Commuting impacts job satisfaction: poll
Mon Apr 25, 2011 4:23pm EDT
NEW YORK (Reuters Life!) - Commuting might not make you unwell but a new survey of U.S. employees showed that four percent, or 5 million people, have called in sick because they could not face the trek to work.
The Harris Interactive poll commissioned by The Workforce Institute also revealed that 48 percent of people said commuting has a significant impact on their job satisfaction and 32 percent considered the commute when they chose their current job.
"Where possible, putting policies in place to allow employees to travel during non-peak hours or work from home can increase employee satisfaction, without a negative impact on the bottom line," Joyce Maroney, the director of the institute, a think tank established by the workforce management solution company Kronos Inc, said is a statement.
Eighty three percent of workers questioned in the survey said they drove to work alone and nine percent used a carpool.
Only 11 percent of workers opted for mass transit, 10 percent said they walked to work and some people used more than one mode of transport to commute.
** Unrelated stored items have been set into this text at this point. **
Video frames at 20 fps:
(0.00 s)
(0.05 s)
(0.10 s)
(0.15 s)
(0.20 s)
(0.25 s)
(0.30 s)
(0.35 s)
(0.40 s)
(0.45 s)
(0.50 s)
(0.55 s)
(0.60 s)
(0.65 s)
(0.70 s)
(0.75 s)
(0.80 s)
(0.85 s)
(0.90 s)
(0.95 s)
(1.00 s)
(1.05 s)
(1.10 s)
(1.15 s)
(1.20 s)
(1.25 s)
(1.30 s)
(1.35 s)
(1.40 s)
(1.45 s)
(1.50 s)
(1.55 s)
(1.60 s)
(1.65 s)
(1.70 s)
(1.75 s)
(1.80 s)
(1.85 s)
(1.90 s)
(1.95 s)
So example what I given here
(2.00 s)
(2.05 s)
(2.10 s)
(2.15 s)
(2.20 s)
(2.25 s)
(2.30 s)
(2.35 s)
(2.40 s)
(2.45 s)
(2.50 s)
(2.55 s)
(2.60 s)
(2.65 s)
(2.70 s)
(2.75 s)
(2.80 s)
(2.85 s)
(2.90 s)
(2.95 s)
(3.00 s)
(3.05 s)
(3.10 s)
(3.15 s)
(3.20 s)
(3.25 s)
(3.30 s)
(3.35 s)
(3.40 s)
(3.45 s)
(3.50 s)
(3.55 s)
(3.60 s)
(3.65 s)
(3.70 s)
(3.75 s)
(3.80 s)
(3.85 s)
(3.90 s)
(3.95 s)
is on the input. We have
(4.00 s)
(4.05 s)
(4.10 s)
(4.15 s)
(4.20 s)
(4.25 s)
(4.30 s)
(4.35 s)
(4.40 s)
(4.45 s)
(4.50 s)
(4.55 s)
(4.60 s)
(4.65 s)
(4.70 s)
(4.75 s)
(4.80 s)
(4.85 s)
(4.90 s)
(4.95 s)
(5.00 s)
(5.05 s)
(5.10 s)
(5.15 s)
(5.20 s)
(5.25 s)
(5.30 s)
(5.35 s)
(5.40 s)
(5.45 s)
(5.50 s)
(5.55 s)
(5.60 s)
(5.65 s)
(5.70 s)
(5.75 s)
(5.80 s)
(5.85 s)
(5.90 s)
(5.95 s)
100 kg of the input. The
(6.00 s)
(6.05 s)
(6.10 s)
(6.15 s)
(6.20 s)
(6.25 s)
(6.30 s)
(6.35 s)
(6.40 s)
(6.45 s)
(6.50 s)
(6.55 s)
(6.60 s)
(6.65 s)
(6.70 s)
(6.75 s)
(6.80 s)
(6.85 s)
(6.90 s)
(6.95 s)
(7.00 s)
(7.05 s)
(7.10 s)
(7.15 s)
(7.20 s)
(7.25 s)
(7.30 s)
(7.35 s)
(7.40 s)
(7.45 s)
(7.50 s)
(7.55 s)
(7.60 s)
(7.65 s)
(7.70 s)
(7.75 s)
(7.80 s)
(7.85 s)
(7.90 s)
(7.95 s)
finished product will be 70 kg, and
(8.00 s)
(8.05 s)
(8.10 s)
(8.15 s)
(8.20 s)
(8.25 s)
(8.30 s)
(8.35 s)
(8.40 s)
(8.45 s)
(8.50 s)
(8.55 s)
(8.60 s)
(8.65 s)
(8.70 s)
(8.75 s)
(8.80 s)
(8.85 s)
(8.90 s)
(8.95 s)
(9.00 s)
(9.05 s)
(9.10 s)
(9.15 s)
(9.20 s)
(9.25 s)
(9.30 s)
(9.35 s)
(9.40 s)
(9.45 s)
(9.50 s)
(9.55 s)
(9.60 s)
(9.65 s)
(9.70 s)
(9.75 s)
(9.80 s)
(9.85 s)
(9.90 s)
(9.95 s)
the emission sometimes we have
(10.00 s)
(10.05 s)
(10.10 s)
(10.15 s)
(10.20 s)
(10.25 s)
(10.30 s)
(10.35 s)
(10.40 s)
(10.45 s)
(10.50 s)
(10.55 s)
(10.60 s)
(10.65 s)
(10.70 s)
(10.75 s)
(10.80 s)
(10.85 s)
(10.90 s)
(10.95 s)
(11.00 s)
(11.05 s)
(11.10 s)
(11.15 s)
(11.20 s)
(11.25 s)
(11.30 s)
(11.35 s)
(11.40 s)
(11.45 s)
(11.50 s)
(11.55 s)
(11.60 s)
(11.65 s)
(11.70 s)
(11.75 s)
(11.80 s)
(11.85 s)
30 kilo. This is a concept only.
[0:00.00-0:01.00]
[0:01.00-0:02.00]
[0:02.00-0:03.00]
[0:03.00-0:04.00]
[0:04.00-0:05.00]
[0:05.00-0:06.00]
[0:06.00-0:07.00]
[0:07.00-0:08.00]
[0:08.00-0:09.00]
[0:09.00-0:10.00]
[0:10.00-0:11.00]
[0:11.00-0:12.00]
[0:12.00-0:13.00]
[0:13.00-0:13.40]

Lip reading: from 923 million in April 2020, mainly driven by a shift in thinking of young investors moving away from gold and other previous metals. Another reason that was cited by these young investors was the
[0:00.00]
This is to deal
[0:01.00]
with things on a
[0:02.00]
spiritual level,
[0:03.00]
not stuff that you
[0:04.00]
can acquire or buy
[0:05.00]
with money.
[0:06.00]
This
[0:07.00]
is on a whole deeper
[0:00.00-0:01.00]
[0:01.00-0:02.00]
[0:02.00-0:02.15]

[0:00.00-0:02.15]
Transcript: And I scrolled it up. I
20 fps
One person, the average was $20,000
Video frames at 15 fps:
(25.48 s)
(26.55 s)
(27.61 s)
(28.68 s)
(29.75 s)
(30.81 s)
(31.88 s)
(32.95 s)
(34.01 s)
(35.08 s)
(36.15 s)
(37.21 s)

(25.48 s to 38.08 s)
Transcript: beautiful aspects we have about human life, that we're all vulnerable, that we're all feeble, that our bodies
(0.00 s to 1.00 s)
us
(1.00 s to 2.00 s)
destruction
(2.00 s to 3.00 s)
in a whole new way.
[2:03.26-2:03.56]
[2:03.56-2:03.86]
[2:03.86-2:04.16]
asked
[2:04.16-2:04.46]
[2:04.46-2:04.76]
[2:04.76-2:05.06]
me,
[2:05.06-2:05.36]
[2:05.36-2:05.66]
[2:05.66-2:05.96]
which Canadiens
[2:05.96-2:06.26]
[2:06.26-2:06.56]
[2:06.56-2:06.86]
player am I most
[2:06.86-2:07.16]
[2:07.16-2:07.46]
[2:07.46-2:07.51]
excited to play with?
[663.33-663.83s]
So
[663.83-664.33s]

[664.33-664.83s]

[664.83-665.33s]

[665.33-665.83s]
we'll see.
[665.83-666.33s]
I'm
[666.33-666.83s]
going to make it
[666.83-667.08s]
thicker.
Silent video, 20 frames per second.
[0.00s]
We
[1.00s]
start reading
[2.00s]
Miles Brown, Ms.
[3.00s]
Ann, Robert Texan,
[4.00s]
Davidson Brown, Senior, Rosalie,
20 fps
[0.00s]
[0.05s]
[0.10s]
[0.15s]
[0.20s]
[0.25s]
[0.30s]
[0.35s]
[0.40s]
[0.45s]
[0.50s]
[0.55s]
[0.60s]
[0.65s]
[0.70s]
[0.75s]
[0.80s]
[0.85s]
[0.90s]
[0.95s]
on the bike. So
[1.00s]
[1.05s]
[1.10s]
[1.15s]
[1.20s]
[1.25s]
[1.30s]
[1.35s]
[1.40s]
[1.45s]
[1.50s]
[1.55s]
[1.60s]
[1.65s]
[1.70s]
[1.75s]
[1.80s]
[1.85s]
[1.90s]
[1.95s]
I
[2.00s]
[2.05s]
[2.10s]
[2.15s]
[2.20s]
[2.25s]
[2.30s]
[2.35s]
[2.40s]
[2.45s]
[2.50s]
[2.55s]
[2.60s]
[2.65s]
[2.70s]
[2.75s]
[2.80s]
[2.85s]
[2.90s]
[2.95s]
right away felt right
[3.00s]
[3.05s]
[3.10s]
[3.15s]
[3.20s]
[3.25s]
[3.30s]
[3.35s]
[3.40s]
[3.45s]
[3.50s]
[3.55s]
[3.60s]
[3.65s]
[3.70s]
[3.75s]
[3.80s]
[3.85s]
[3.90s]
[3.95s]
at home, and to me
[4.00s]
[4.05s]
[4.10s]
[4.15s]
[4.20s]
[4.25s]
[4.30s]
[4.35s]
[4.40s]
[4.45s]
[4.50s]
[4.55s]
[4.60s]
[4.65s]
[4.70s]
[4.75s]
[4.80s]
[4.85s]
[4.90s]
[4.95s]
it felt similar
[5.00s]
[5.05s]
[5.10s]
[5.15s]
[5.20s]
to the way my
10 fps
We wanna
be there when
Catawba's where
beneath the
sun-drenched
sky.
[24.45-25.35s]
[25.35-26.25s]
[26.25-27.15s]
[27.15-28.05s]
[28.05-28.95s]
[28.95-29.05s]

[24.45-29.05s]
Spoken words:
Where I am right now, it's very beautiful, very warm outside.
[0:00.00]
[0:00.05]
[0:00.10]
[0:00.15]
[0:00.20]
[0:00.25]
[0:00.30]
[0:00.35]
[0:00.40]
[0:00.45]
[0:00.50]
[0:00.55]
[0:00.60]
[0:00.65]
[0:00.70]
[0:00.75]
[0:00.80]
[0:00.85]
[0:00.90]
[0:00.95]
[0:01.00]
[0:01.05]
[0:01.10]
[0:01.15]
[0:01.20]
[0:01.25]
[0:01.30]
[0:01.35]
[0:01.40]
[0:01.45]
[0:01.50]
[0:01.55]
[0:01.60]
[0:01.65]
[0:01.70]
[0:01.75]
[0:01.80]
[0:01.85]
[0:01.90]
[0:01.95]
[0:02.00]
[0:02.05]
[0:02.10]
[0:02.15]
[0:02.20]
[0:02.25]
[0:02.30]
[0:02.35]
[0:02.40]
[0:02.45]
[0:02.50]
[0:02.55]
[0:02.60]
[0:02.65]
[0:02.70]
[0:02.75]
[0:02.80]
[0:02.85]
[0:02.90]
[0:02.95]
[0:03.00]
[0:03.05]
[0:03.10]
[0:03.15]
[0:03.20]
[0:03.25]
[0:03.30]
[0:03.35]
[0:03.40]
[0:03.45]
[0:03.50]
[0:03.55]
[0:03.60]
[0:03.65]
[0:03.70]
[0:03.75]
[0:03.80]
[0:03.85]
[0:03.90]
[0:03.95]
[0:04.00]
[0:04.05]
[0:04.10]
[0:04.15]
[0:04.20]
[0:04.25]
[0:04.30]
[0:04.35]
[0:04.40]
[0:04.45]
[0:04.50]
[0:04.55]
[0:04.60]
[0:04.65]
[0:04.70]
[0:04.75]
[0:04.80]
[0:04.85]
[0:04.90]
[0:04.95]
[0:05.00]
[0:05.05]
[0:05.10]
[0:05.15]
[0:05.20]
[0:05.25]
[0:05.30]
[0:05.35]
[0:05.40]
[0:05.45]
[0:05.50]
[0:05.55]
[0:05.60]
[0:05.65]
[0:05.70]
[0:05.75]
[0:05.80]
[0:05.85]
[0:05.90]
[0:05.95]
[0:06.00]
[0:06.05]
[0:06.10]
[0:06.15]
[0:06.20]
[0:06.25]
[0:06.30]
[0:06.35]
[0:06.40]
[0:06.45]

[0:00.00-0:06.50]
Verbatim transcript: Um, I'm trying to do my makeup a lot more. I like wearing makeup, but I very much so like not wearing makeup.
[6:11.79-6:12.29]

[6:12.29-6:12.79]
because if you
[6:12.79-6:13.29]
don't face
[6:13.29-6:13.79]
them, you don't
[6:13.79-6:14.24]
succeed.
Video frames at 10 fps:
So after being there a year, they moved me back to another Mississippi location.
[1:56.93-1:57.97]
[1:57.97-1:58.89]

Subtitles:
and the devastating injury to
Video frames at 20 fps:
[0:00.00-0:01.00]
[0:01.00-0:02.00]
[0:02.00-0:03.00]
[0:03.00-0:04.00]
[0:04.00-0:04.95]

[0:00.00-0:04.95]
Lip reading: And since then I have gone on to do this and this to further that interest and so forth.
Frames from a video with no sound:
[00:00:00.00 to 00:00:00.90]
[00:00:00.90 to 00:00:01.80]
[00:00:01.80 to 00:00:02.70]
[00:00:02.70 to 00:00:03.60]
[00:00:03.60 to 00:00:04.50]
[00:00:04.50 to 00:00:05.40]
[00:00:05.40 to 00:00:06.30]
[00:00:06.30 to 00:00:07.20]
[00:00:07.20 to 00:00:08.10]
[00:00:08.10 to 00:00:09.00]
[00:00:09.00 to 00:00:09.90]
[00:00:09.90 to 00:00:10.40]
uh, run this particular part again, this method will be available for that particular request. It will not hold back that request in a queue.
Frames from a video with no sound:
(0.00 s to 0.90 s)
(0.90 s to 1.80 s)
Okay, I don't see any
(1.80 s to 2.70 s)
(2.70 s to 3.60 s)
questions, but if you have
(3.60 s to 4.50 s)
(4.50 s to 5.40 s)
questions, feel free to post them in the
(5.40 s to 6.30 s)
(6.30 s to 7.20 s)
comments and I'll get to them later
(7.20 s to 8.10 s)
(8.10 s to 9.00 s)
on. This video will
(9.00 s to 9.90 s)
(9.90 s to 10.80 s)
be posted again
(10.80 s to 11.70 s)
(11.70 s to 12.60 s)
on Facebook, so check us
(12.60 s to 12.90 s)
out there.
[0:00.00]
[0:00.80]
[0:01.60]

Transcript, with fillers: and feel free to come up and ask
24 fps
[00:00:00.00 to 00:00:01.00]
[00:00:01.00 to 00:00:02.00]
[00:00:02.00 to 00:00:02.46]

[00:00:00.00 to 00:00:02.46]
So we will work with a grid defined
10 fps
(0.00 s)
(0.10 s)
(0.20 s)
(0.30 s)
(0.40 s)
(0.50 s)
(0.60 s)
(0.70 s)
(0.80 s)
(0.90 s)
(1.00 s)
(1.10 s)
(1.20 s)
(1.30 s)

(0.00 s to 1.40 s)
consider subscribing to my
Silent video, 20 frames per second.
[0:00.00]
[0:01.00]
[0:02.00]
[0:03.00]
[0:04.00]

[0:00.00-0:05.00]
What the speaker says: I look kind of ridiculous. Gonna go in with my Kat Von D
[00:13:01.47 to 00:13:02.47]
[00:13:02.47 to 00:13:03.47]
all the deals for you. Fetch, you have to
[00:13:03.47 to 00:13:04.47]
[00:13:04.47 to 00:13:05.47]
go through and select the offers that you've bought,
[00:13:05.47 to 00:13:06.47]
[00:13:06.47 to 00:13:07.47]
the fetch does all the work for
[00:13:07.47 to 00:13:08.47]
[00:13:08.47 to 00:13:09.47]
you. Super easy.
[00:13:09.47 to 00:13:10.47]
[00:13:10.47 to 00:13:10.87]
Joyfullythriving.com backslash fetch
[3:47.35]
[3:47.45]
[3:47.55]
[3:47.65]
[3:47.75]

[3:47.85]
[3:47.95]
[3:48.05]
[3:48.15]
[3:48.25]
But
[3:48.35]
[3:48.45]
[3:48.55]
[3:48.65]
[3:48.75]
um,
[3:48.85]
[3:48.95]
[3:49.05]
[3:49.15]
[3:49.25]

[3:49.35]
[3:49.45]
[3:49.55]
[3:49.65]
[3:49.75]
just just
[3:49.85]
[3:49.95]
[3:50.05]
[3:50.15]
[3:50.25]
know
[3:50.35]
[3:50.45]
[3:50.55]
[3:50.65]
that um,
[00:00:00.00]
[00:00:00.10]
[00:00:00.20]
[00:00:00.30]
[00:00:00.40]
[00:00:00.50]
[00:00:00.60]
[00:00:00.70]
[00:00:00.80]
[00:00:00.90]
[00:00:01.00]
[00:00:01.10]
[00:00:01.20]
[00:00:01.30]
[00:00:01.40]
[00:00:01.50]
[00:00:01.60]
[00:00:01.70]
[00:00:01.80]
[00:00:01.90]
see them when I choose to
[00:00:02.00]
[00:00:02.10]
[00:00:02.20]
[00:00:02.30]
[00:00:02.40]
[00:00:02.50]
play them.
Fifteen percent of people who took part in the online survey said they would change jobs for a shorter commute and 11 percent said the time spent commuting had a negative impact on their life-work balance.
"Managers should be mindful of the time their employees spend commuting as our survey shows it has a significant impact on job satisfaction," said Maroney.
One-third of workers said their round-trip commute was between 30 minutes and an hour, while 16 percent spent between one and two hours getting back and forth to work.
Nearly everyone had a nightmare, or worst commute ever story, with seven percent saying it had taken five hours or more, and another 30 percent spending more than two hours.
About three-quarters of people listen to music while commuting, 22 percent enjoy quiet time and 18 percent talk on the phone. Only seven percent read a book or magazine and four percent do some work.
Only six percent of workers are paid for the time they spent commuting and just 14 percent of adults who commute have the option of working from home. But 27 percent of people who don't have that option said that if they were given the technology they think they could work effectively from home.
If workers could spend less time commuting 50 percent said they would use the extra time to sleep, 42 percent said they would relax, 33 percent would spend more time with their family and 28 would exercise.